Healthy Graham ^new^ Cracker Recipe Direct
In a small bowl, whisk the honey, vanilla, and 2 tablespoons of cold water. Pour this into the dry mixture. Stir with a fork until the dough just comes together. If it seems too dry, add the final tablespoon of water.
Let’s be honest: Store-bought graham crackers are delicious. But flip that box over and read the ingredients. You’ll usually find refined flour, high fructose corn syrup, artificial honey flavoring, and preservatives.
It doesn’t have to be that way.
In a large bowl, whisk together the whole wheat pastry flour, oat flour, coconut sugar, cinnamon, baking soda, and salt.
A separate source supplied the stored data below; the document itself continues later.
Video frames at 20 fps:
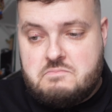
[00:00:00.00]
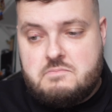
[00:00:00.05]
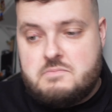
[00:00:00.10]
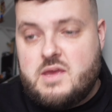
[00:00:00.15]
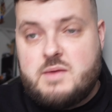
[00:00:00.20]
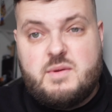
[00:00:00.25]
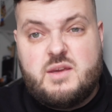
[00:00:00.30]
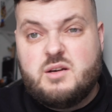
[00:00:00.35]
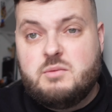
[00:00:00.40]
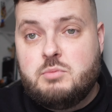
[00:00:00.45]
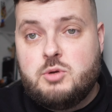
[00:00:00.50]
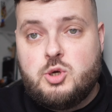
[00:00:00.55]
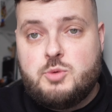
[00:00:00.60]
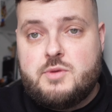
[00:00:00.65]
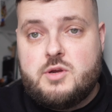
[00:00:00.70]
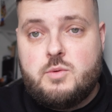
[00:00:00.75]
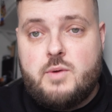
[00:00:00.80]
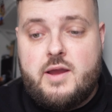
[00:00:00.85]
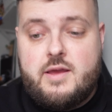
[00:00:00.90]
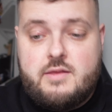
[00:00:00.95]
Maybe you'll blow
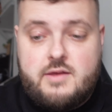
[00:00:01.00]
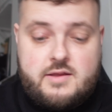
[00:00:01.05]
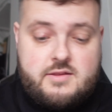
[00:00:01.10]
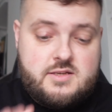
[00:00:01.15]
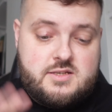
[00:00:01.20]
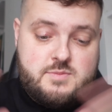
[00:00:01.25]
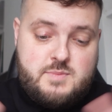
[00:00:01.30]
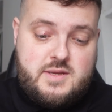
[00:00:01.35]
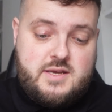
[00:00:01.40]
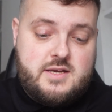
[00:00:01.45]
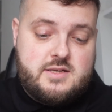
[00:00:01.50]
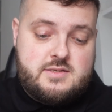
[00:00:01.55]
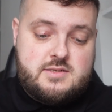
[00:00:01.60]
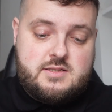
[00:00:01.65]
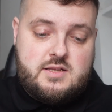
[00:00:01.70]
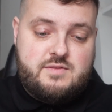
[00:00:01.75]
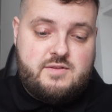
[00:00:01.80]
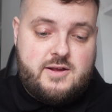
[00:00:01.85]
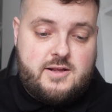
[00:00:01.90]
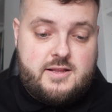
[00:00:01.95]
me away, like the speakers and
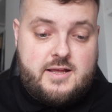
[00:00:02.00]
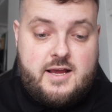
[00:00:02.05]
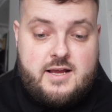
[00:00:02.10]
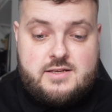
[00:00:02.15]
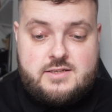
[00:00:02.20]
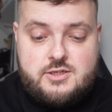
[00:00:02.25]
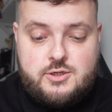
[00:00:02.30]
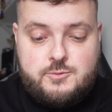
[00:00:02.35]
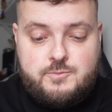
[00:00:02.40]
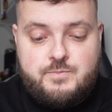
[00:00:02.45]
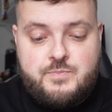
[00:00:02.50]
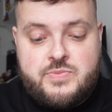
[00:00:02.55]
stuff like that. So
Form the dough into a disk, wrap it in plastic wrap, and refrigerate for at least 30 minutes. Chilling prevents the crackers from spreading and ensures they stay crisp. healthy graham cracker recipe
Place the dough between two sheets of parchment paper. Roll it out to about ⅛-inch thickness (very thin). Remove the top paper. Use a pizza cutter or knife to score the dough into 2-inch squares. Prick each cracker twice with a fork (this prevents puffing).
Did you try this recipe with a gluten-free flour blend? Let us know in the comments below! In a small bowl, whisk the honey, vanilla,
Add the solid coconut oil (or butter) to the flour mixture. Use a pastry cutter or your fingers to work it in until the mixture resembles coarse crumbs with pea-sized bits of fat. This is the secret to a flaky cracker.